* Task
What is needed is the exact text of each line in the listing below from the one with "[0:00.00-0:01.00]" up to and including the one with "[0:11.00-0:11.85]", and no pictures.

* The data
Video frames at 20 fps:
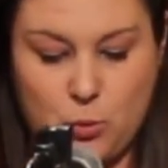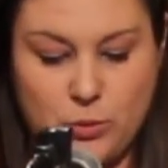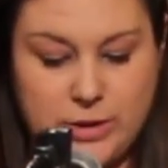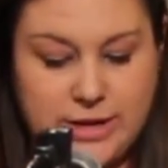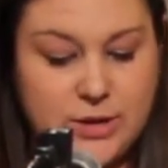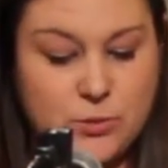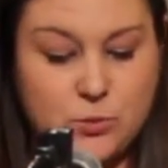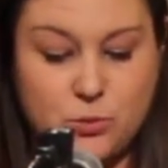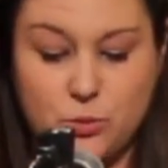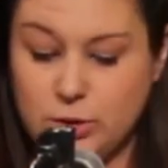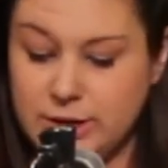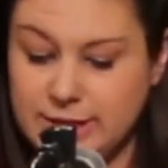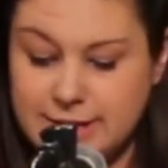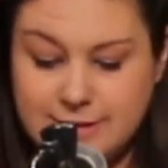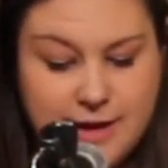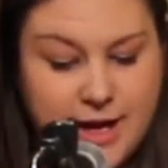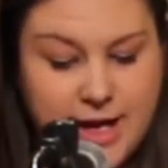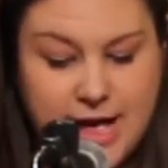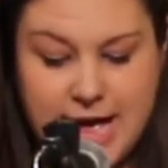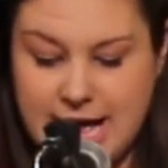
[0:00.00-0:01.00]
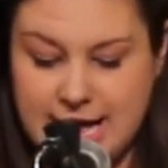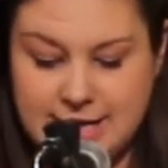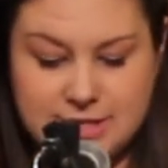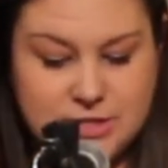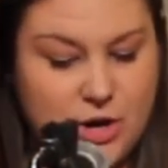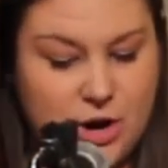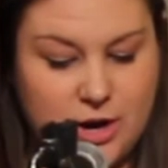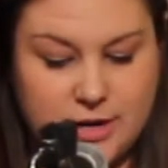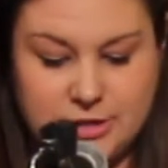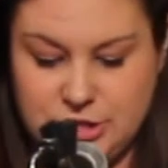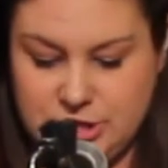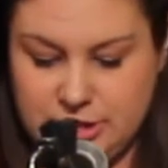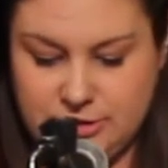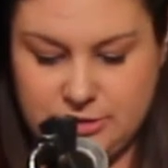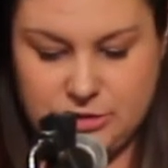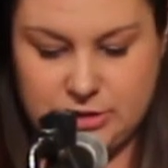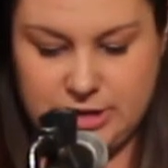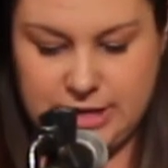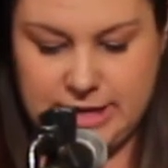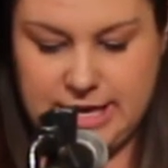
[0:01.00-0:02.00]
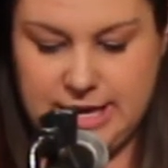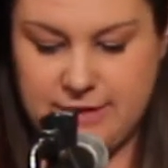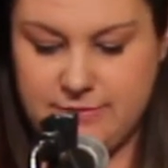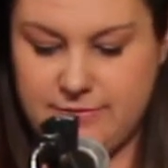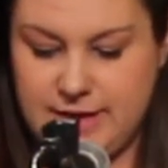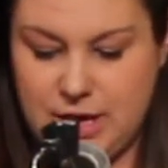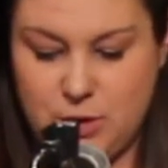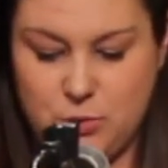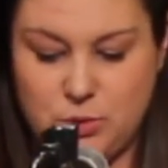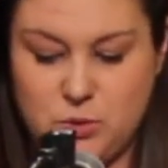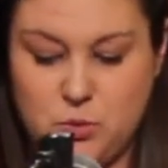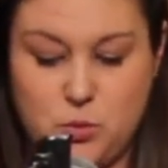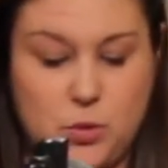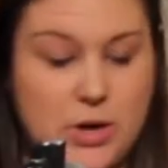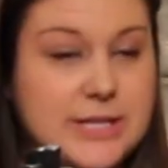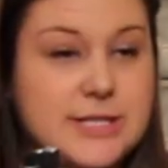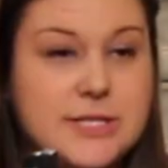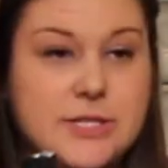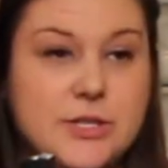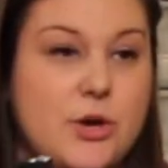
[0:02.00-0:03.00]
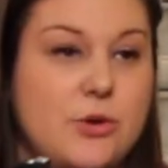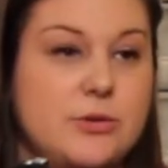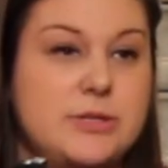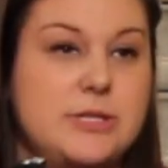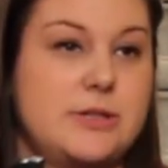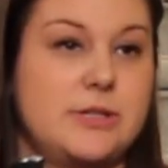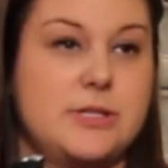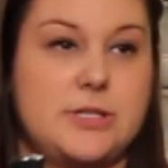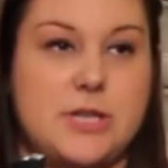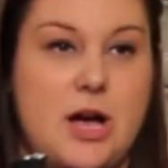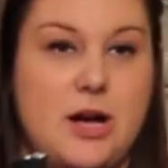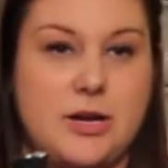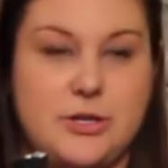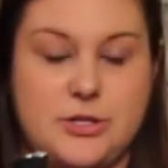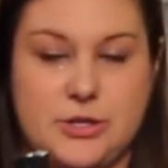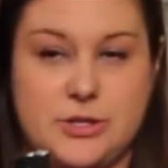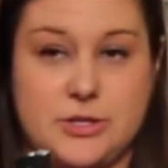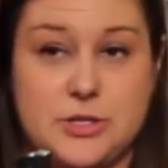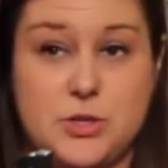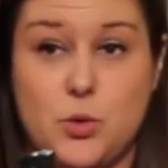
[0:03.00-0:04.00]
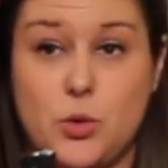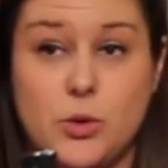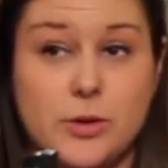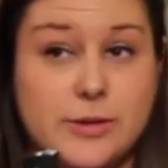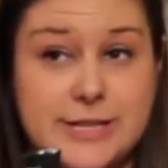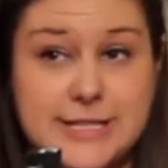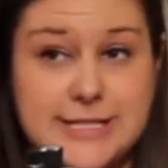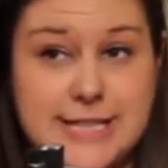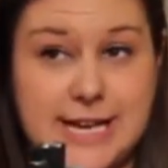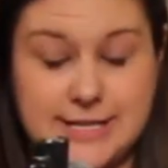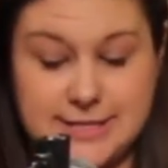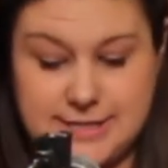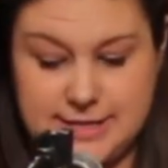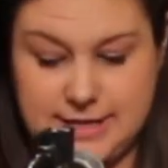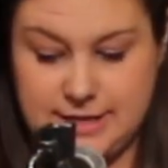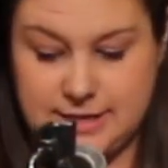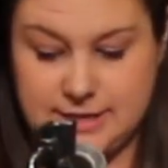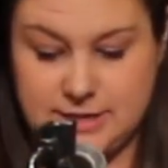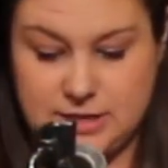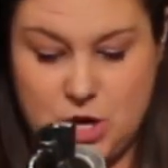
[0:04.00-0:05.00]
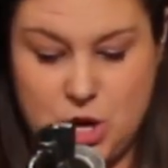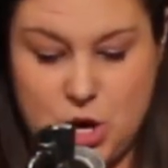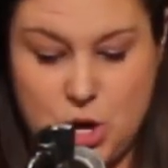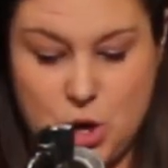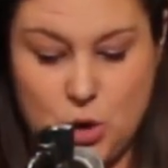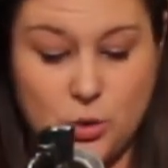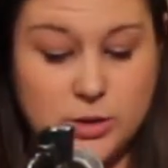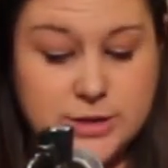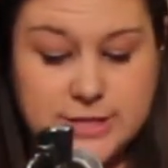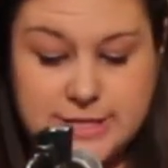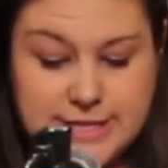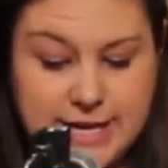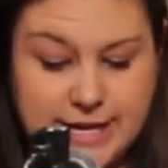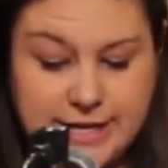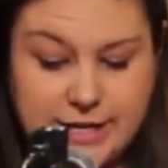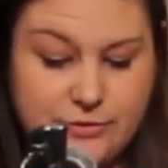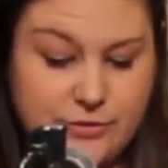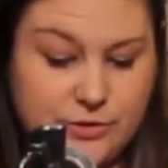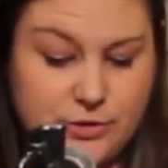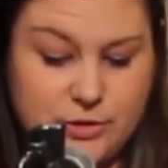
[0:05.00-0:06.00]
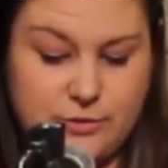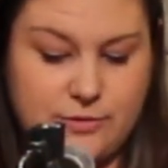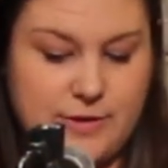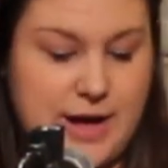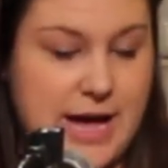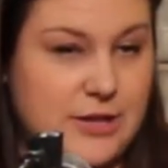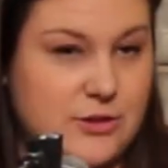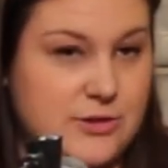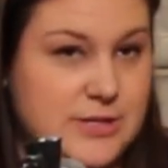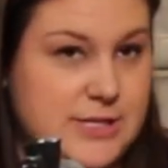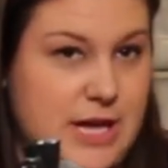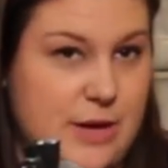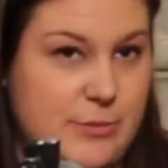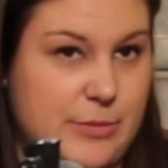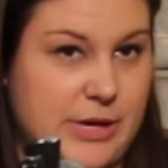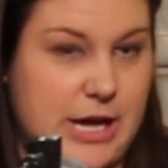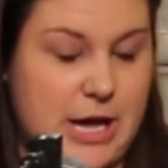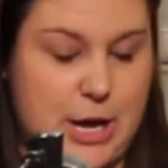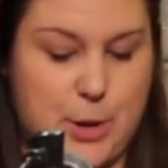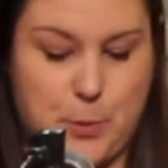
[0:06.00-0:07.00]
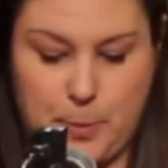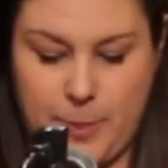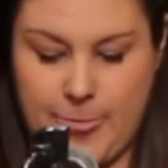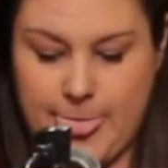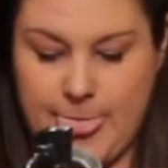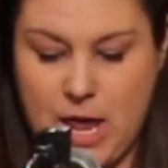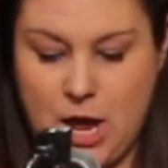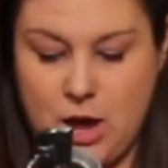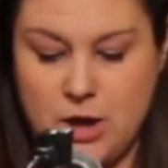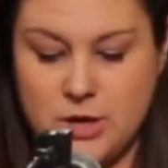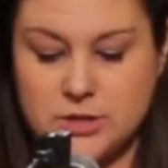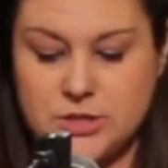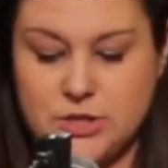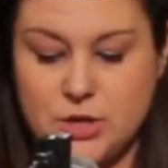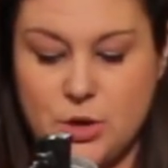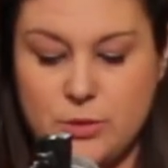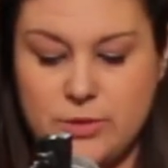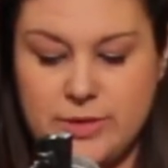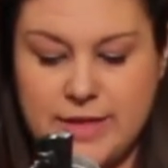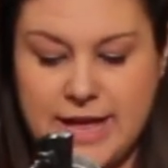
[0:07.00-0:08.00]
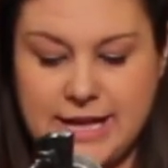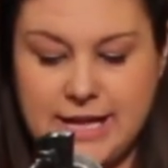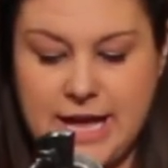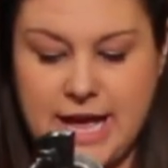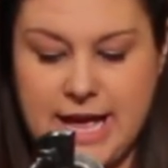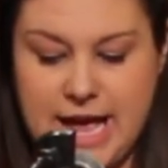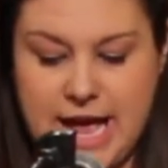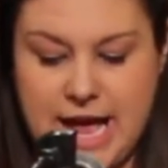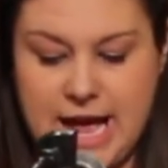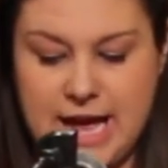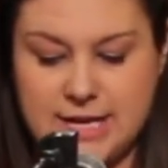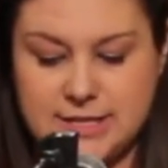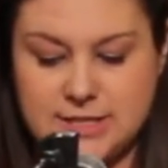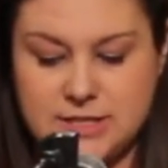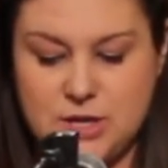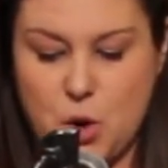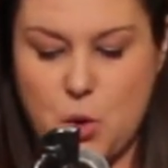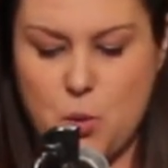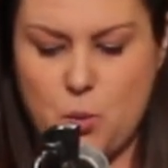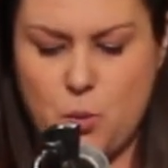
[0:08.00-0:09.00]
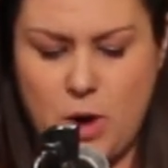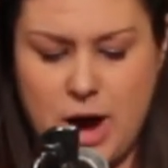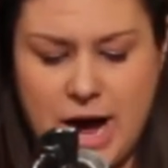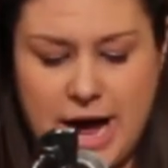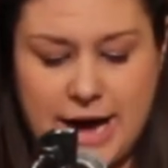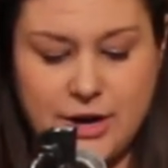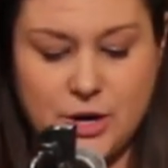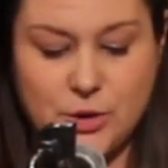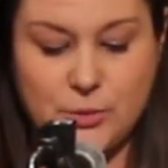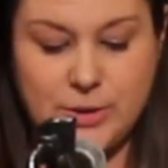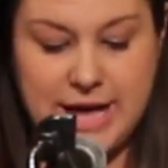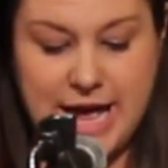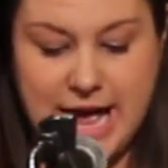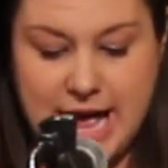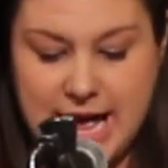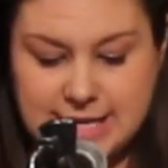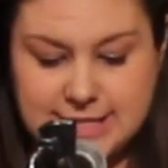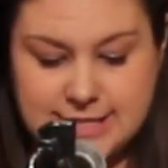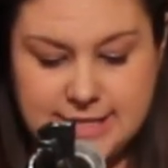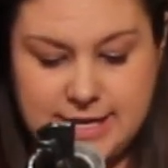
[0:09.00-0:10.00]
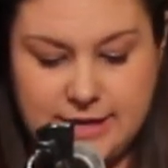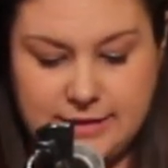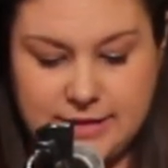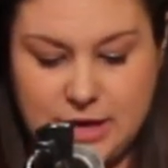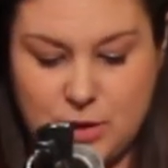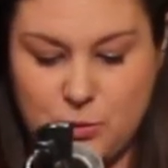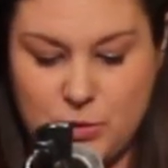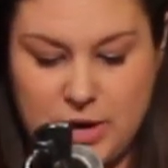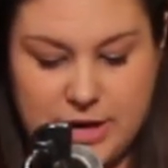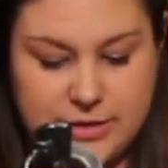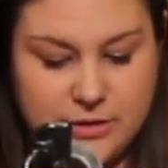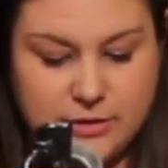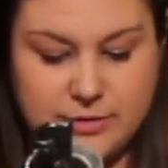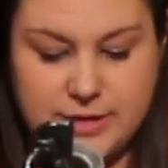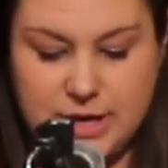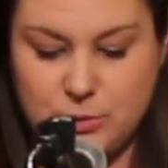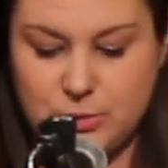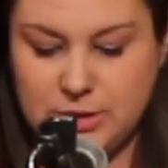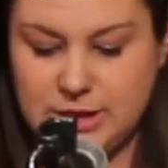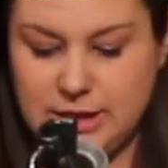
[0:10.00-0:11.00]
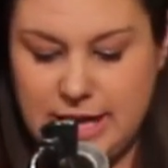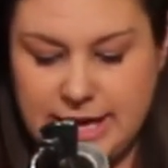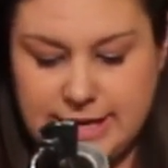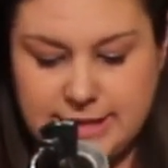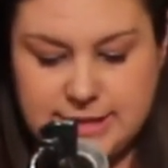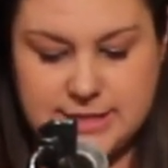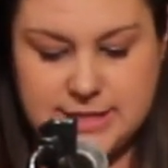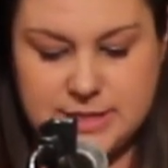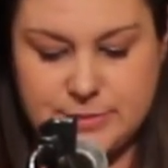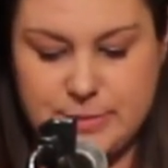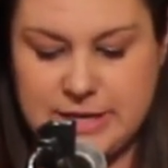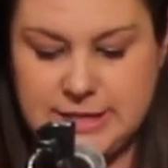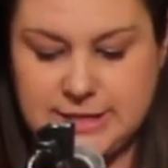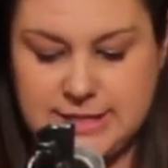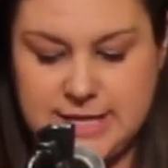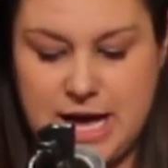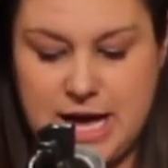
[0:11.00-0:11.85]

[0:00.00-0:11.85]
We would not ask our children if they would want to go to the doctors or the dentist or study for the finals coming up. So then I ask, why are we asking them whether they would like to spend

* Answer box
[0:00.00-0:01.00]
[0:01.00-0:02.00]
[0:02.00-0:03.00]
[0:03.00-0:04.00]
[0:04.00-0:05.00]
[0:05.00-0:06.00]
[0:06.00-0:07.00]
[0:07.00-0:08.00]
[0:08.00-0:09.00]
[0:09.00-0:10.00]
[0:10.00-0:11.00]
[0:11.00-0:11.85]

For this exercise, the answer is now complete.